The MSU Symphony Orchestra's next concert features the Symphony #7 by Dmitri Shostakovich. WKAR's Melissa Benmark spoke with MSU Director of Orchestras, Leon Gregorian, about this historical symphony.
LEON GREGORIAN: Well, the Symphony #7, the “Leningrad,” of course was written at the time of the war. And Shostakovich just made it even bigger than it perhaps should have been, considering that there were no musicians around. Either they had left the country, or they were at the front lines, or they were somewhere else in the Soviet Union and could not come to Leningrad to defend the city. And so on.
I mean, it’s so big, that we could not rehearse in our normal 120 (Music Building) rehearsal room, we had to go to Demonstration Hall to rehearse because that’s bigger. However, acoustically, it’s not very good, nor is room 120, so thank God Wharton Center has given us two additional rehearsal times in the hall, which makes it a little bit easier for everybody concerned. Anyway, but it’s just a great work. It just hits you in the soul, it really does.
MELISSA BENMARK: The story behind it that I was reading was just incredibly political and complicated and sad. It sounds like nobody’s really sure if he was writing it about Stalin or about Hitler when he first wrote it. It was certainly all entrenched in the wartime politics. Do you talk to the orchestra about kind of the background behind it?
GREGORIAN: Yes, I have talked to the orchestra. Each movement I’ve sort of given some sort of historical background to it. And some books vary as to what it really should be, and so on. But it is rather political. I mean, there was never love lost between Stalin and Shostakovich. But Shostakovich was such an international figure, Stalin could not touch him. But Shostakovich said, whoever Hitler did not kill, Stalin did that later. Because he murdered twenty million. So, it is political, and I think the circumstances certainly warrant this kind of a symphony. You could not write a twenty minute work.
BENMARK: It’s interesting because the accounts were that when he would play, even with a small group of musicians, what he had written so far, people would cry, people would want to hear it again. Internationally, other composers basically kind of trashed it, it sounded like.
GREGORIAN: It was very interesting because when the first performance was to take place in Russia and so on, they had to gather musicians. Because they were not there. So with such a large orchestra, they needed everybody they could get their hands on. So consequently, whoever was available was at the first performance. And interestingly enough, it was a smash hit.

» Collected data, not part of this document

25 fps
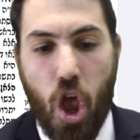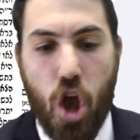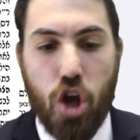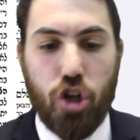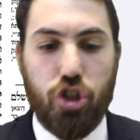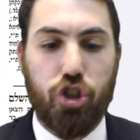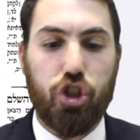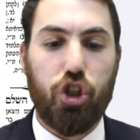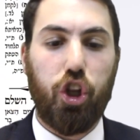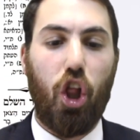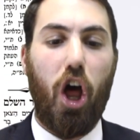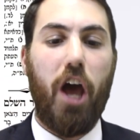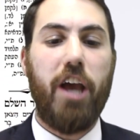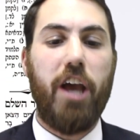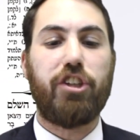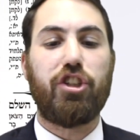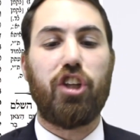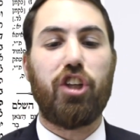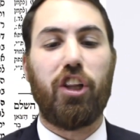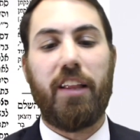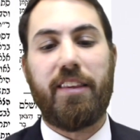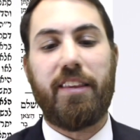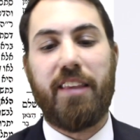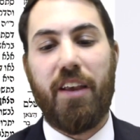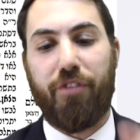Shloish
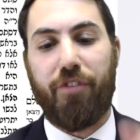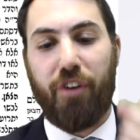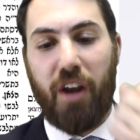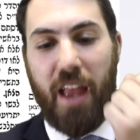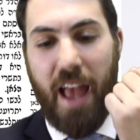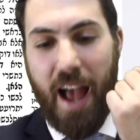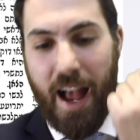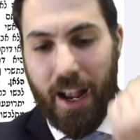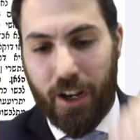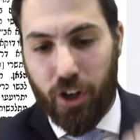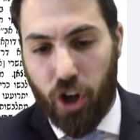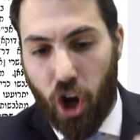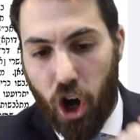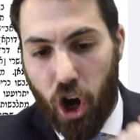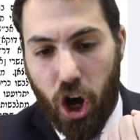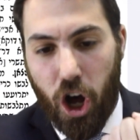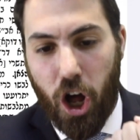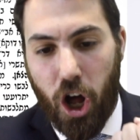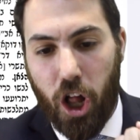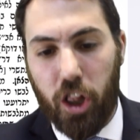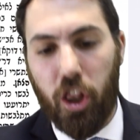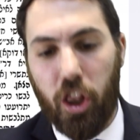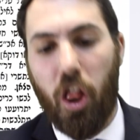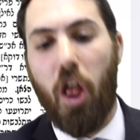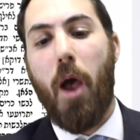Ladivri
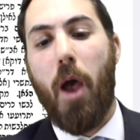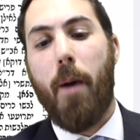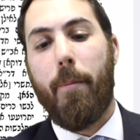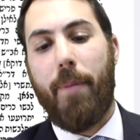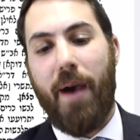Akol,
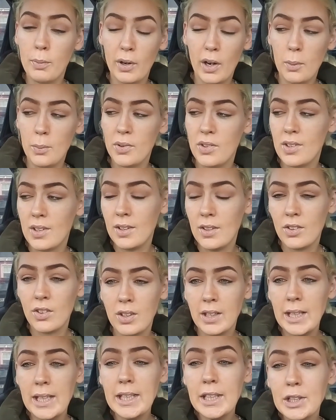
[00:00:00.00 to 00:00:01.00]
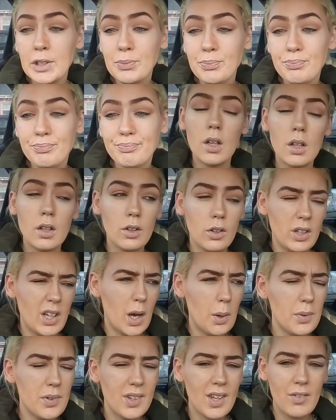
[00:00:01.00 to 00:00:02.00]
but I was still seen. See,
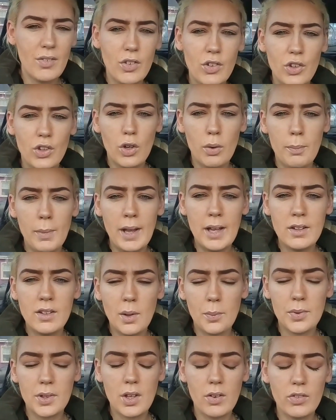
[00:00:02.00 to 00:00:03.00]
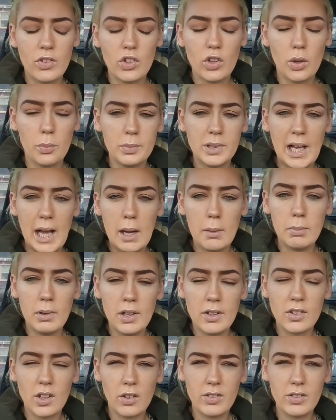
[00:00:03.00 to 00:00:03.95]
I was given some meds, I was given some tablets.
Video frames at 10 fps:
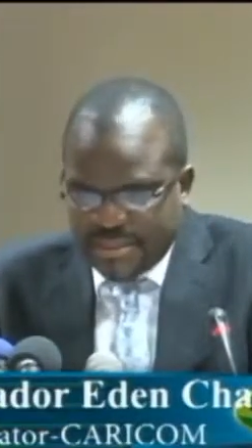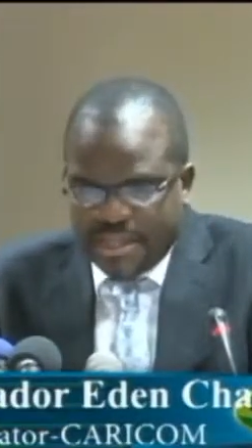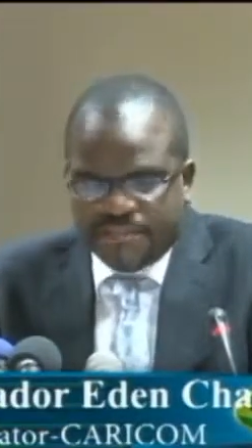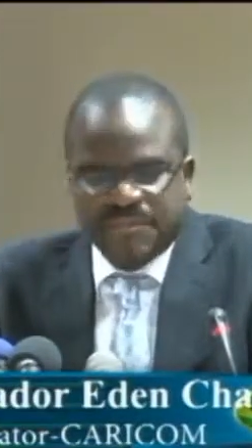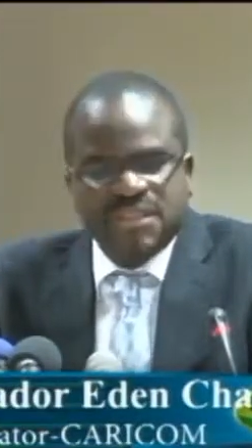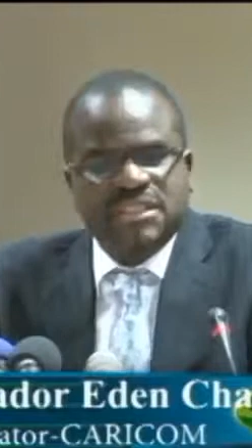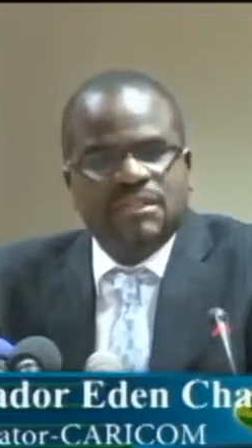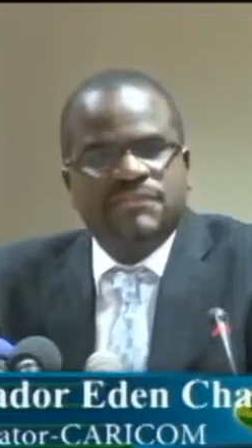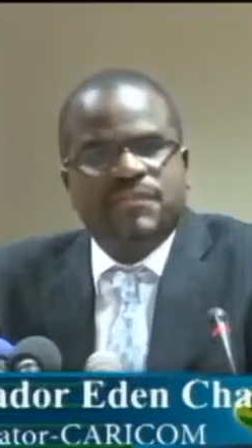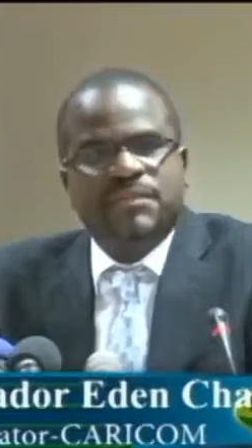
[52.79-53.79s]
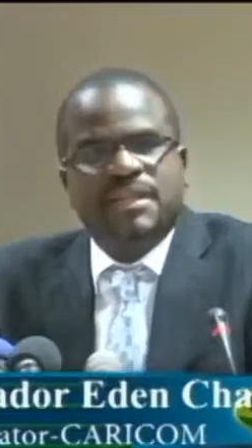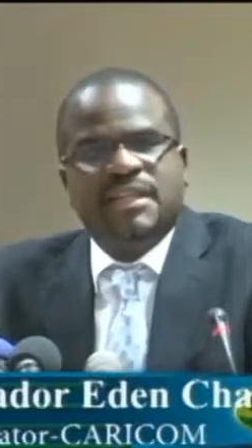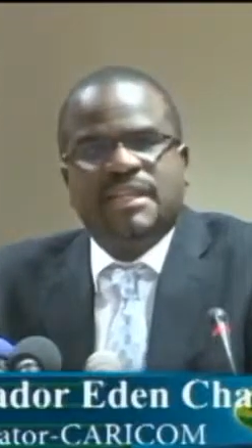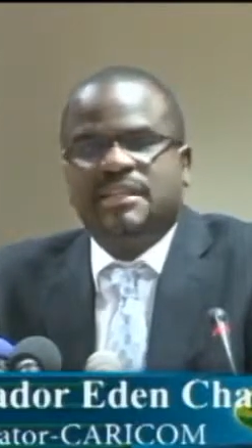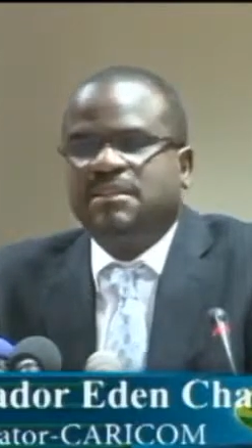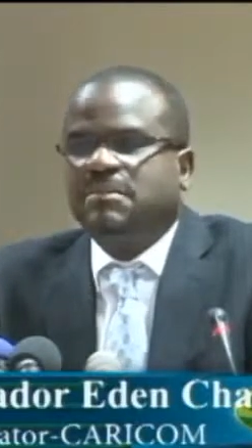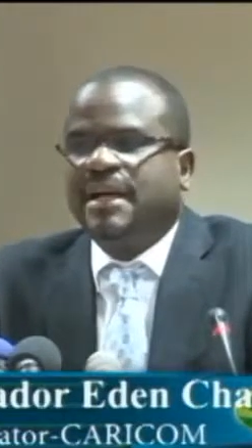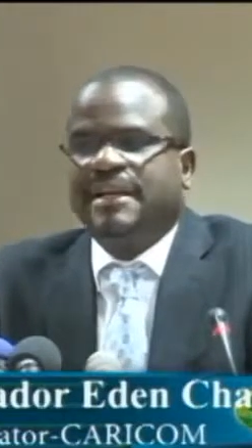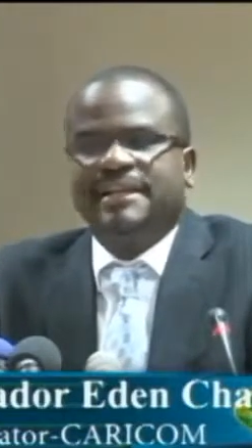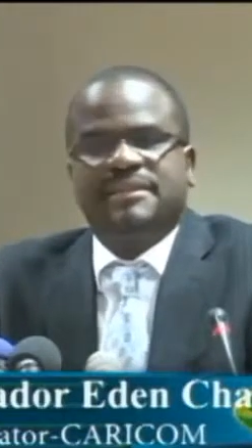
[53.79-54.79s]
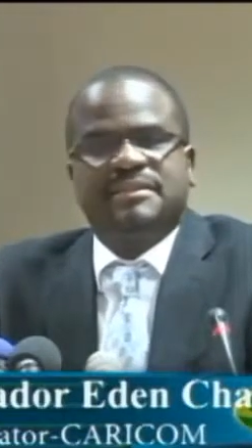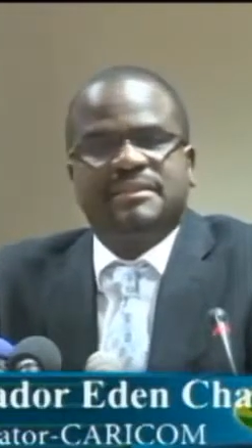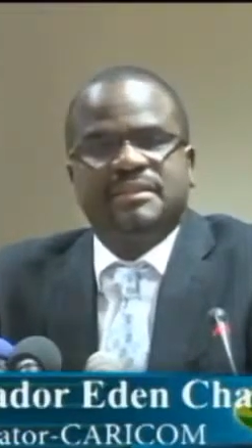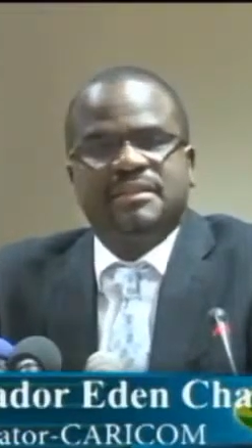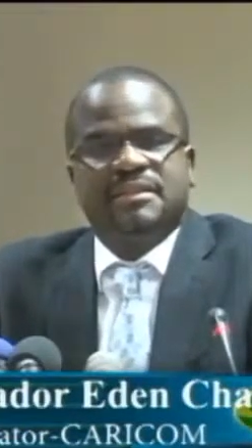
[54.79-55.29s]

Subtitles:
Diversion from the legal market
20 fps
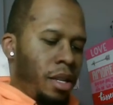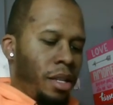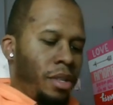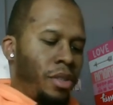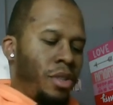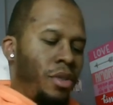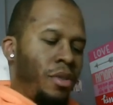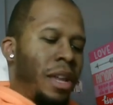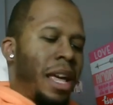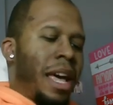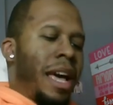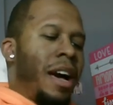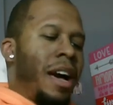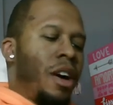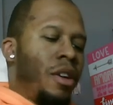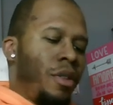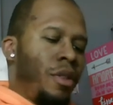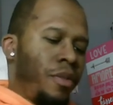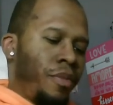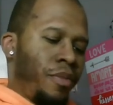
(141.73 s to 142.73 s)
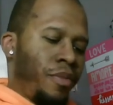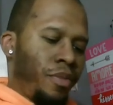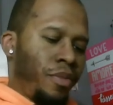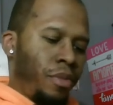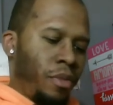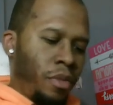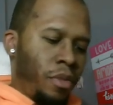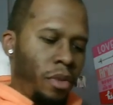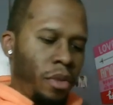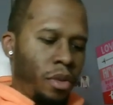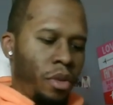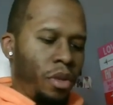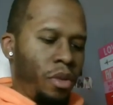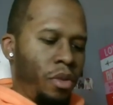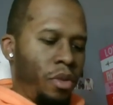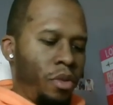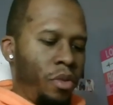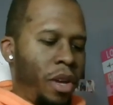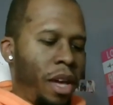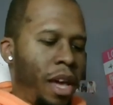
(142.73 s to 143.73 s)
So now
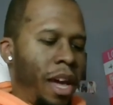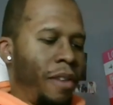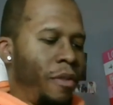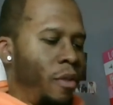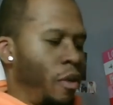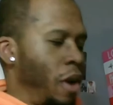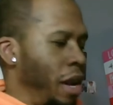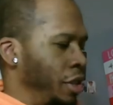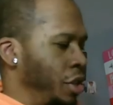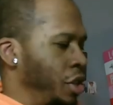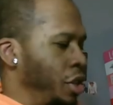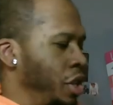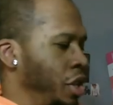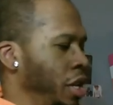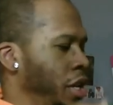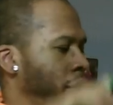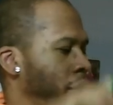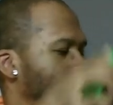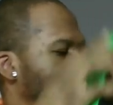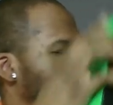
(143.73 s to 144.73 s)
we have right here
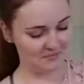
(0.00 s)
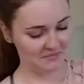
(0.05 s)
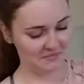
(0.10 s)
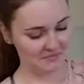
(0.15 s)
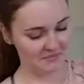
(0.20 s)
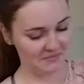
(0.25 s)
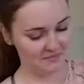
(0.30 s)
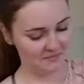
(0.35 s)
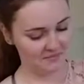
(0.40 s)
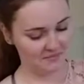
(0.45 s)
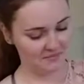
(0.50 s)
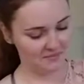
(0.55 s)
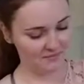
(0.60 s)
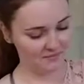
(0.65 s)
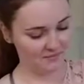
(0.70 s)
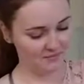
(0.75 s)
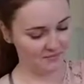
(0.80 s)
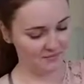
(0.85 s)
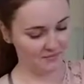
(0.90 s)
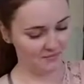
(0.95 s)

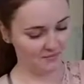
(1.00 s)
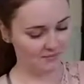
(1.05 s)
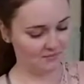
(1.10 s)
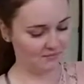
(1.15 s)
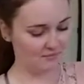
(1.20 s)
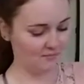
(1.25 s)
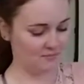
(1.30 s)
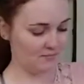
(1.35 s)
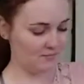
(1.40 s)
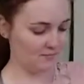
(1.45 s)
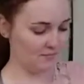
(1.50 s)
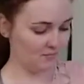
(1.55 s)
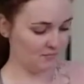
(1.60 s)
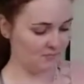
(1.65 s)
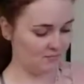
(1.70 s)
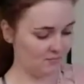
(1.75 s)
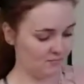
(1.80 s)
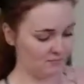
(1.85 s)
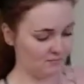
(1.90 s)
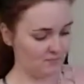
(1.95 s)

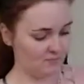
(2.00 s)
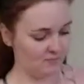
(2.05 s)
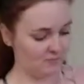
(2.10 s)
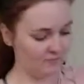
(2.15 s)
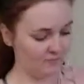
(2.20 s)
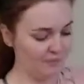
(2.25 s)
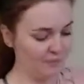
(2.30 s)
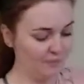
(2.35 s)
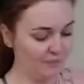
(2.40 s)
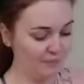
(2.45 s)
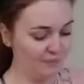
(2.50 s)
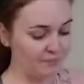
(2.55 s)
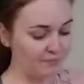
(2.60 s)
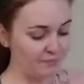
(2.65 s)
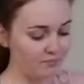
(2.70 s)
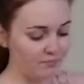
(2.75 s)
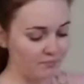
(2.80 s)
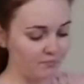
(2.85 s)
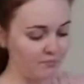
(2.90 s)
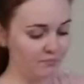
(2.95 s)

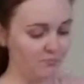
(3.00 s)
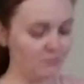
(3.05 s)
(silence)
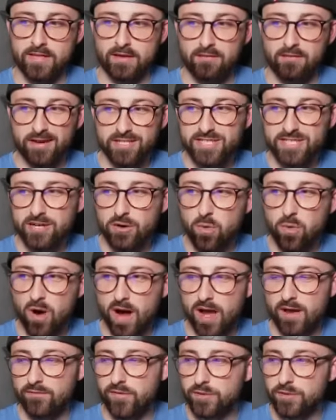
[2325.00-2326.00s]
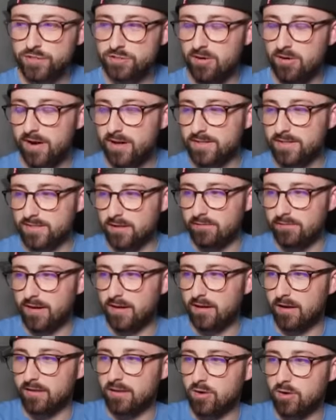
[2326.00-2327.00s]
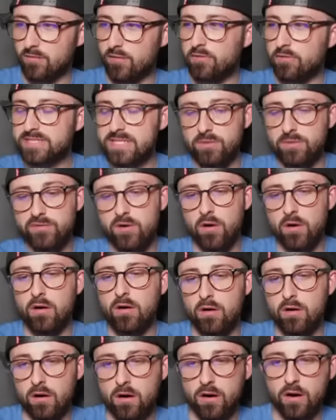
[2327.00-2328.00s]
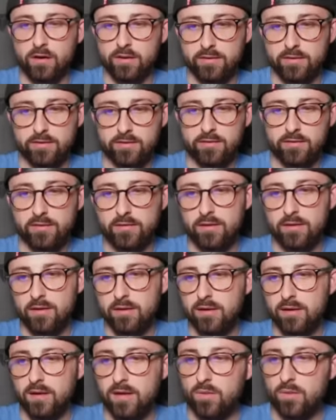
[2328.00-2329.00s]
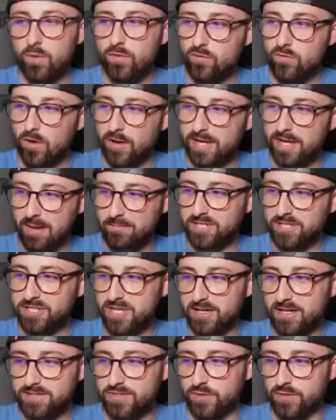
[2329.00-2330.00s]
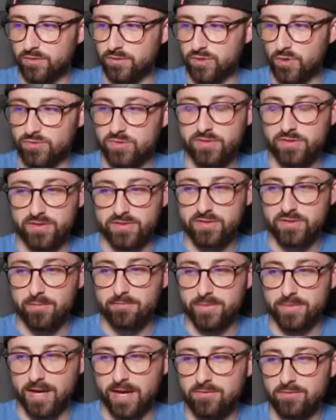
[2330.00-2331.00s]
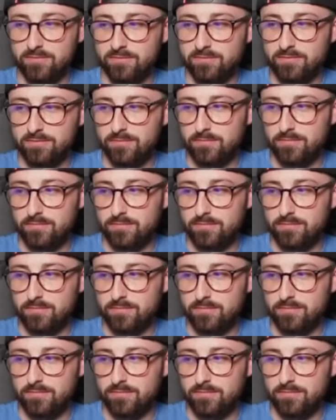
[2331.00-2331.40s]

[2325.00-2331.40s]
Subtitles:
There are actually quite a few strikers I really like the look of. Obviously, we've got Haaland. We've got Gabby Jesus, who's on the thumbnail.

And then there was a big war between Toscanini and Stokowski as to who would get to conduct the premier in America, and so on. And of course, Toscanini won in the end. It was very, very popular during the time. But I think now it is not played as often as like, say, the Fifth or the First or the Ninth or the Tenth. And because of the fact that it calls for such a large orchestra, it’s sometimes financially prohibitive. And you can’t do it with one rehearsal because it’s so long.
BENMARK: I don’t know if this is absolutely true, but I read that the score was gotten out of the Soviet Union by way of Tehran, ended up in England, ended up in America, and Toscanini recorded it with the NBC Symphony, and Shostakovich got back to him and said, “What a hack job!”
GREGORIAN: Well, that’s absolutely true. Because as much as Toscanini did to present that, it was pretty much a self-indulgent type of a thing. Because Toscanini was not Shostakovich’s favorite conductor. In fact, he said it often times, it was Leonard Bernstein. That he really enjoyed his interpretation of his works, and so on. He showed a lot of individuality and some perception of what it was about.
I think the interesting part of this entire symphony is the slow sections. Because it’s one of the most beautiful sections that you’ll ever hear in your life. Because that’s when you really hear the tragedy of war. And also you hear the tragedy of people who suffered, for 900 days, the Siege of Leningrad.